*Your assignment*
Please give back each line of the material unchanged, but without the images.

*Records*

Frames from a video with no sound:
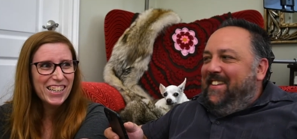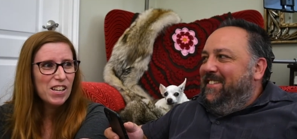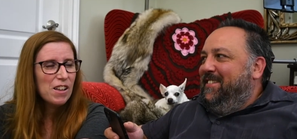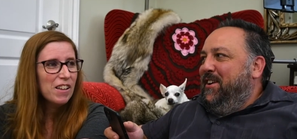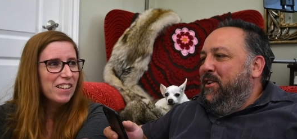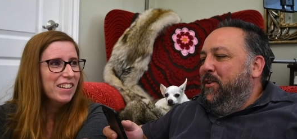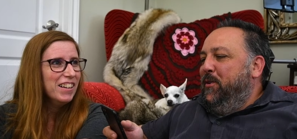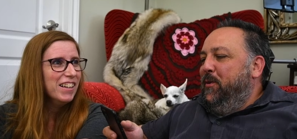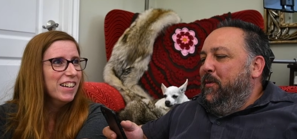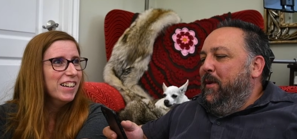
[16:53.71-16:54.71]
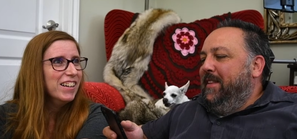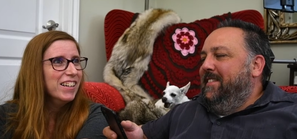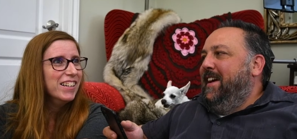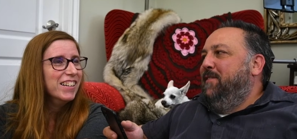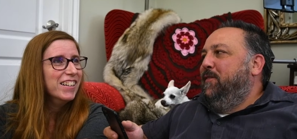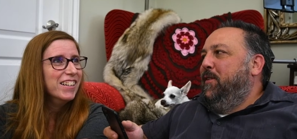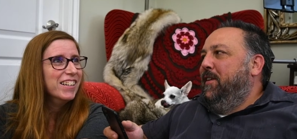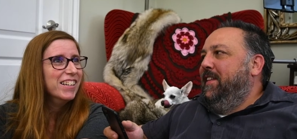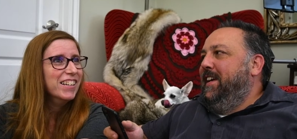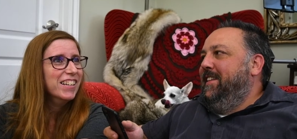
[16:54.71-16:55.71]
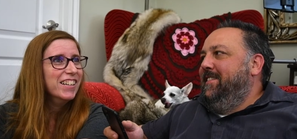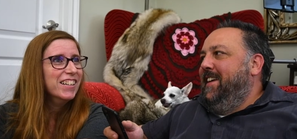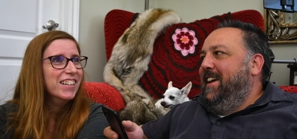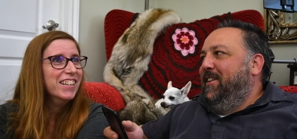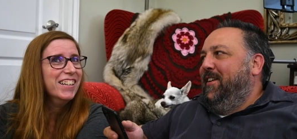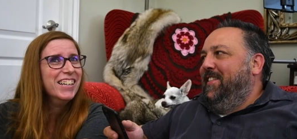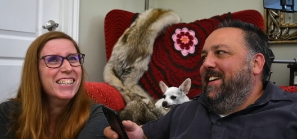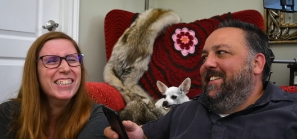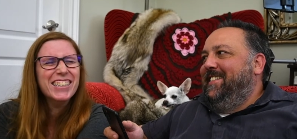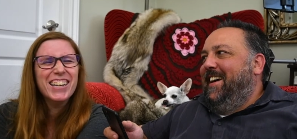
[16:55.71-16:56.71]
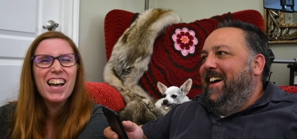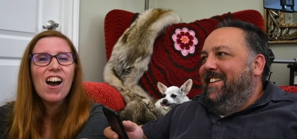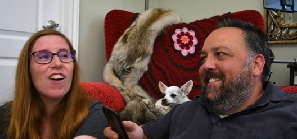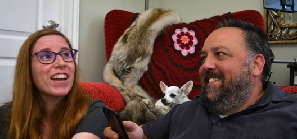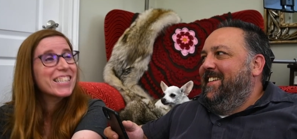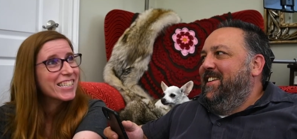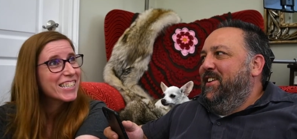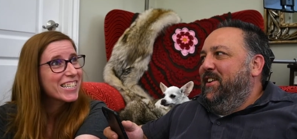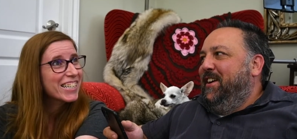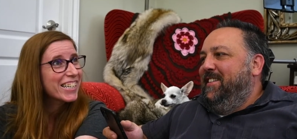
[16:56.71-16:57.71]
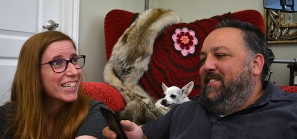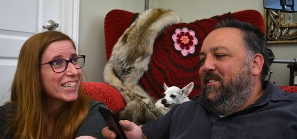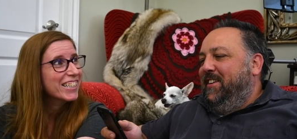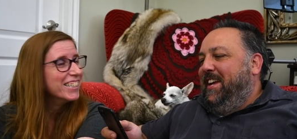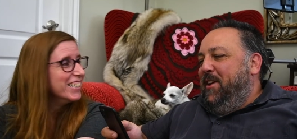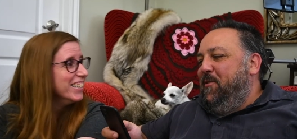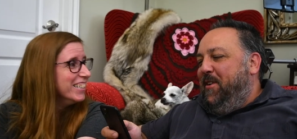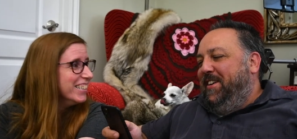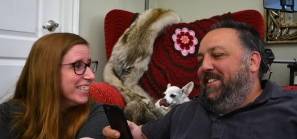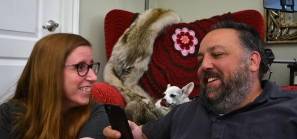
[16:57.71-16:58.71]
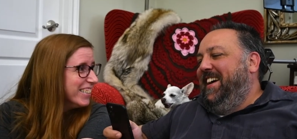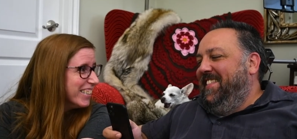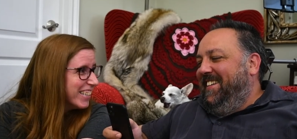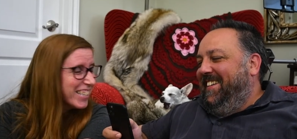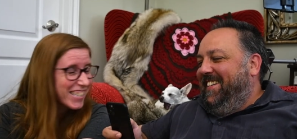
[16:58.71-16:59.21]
Speaker 1: so what's that for? The intake or the exhaust? okay, 16. Because you only get one or the other.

*Final answer*
Frames from a video with no sound:
[16:53.71-16:54.71]
[16:54.71-16:55.71]
[16:55.71-16:56.71]
[16:56.71-16:57.71]
[16:57.71-16:58.71]
[16:58.71-16:59.21]
Speaker 1: so what's that for? The intake or the exhaust? okay, 16. Because you only get one or the other.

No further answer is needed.